BOSTONLaboratory studies assessing the effect of potent
thalidomide analogs on multiple myeloma cells suggest they have
potential for the treatment of multiple myeloma, investigators from
Dana-Farber Cancer Institute and Harvard Medical School reported.
Among the analogs tested were three immunomodulatory drugs (IMiDs),
being developed by Celgene Corporation (Warren, NJ). These agents
markedly stimulate T-cell proliferation as well as interleukin-2
(IL-2) and interferon-gamma production.
Kenneth C. Anderson, MD, of Dana-Farber Cancer Institute, reported
that all three of the IMiDs tested were found to be dose-dependent
inhibitors of multiple myeloma cells from human multiple myeloma cell
lines and from myeloma patients (Blood 96:2943-2950, 2000).
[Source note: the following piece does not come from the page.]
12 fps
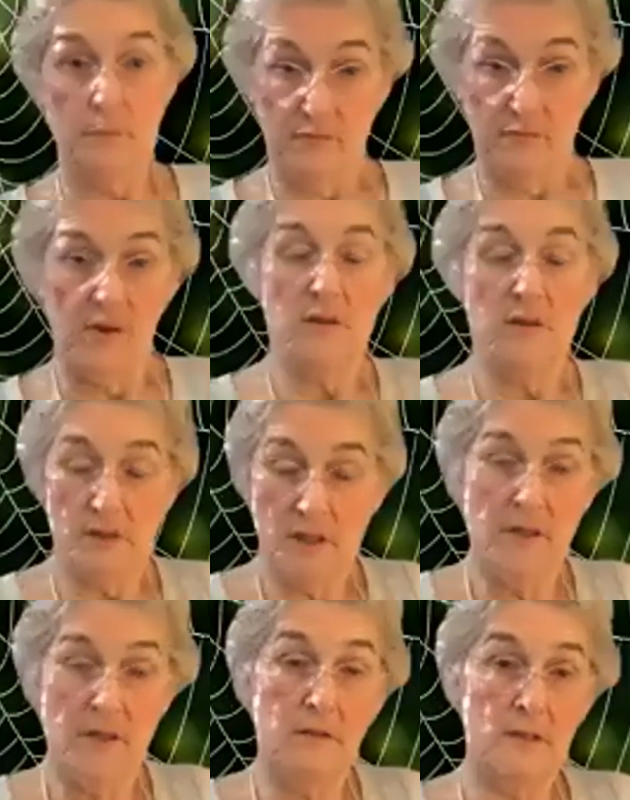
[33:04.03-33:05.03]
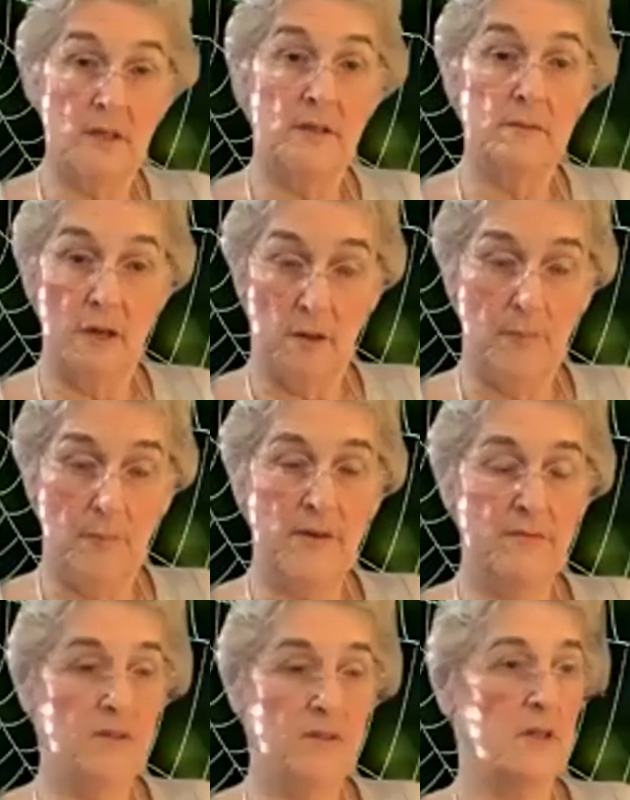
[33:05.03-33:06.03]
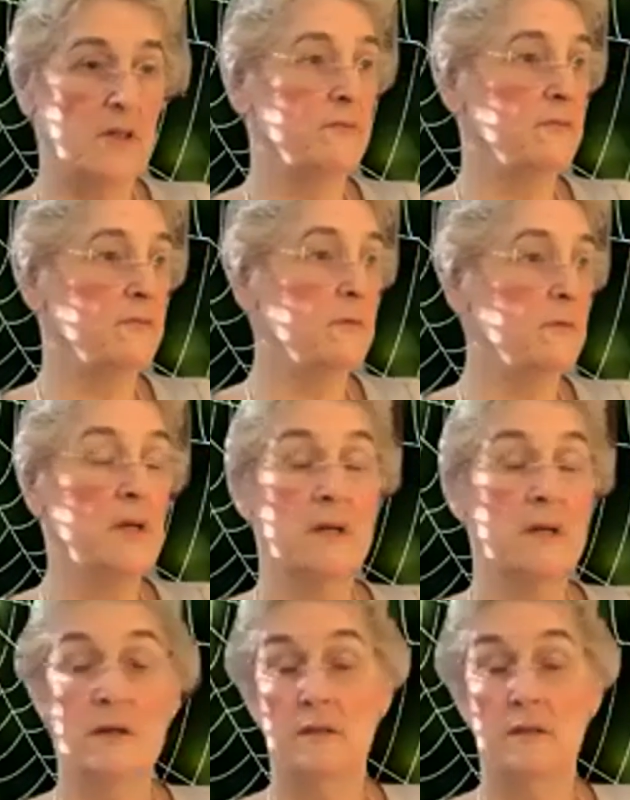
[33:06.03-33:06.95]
who were volunteered to help pay for stuff.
The IMiDs were also effective against cell lines resistant to
conventional antimyeloma agents, including doxorubicin, mitoxantrone
(Novantrone), melphalan (Alkeran), and dexamethasone. Furthermore,
combination treatment with dexamethasone and IMiDs significantly
improved inhibition of multiple myeloma cell line proliferation.
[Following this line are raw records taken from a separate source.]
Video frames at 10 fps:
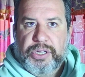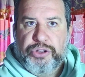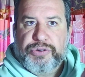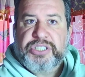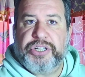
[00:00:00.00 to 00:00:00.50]

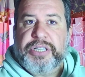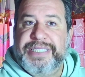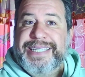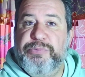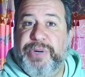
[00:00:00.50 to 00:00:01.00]
you can start to
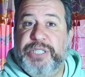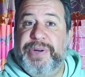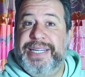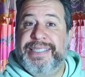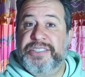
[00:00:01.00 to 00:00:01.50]
see which
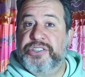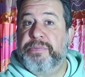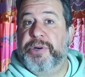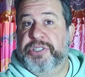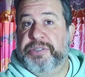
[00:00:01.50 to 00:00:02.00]
witnesses are the
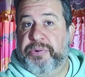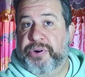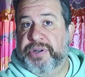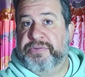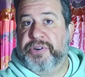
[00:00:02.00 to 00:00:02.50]
most important.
The studies showed that IMiDs act directly against human multiple
myeloma cells by inducing apoptosis or G1 growth arrest,
the researchers said.
These results provide the framework for the development and
testing of a new biologically based treatment paradigm that uses
these novel agents, either alone or together with conventional
therapies, to target both the tumor cell and its microenvironment,
overcome classical drug resistance, and achieve improved outcomes in
this presently incurable disease, the investigators concluded.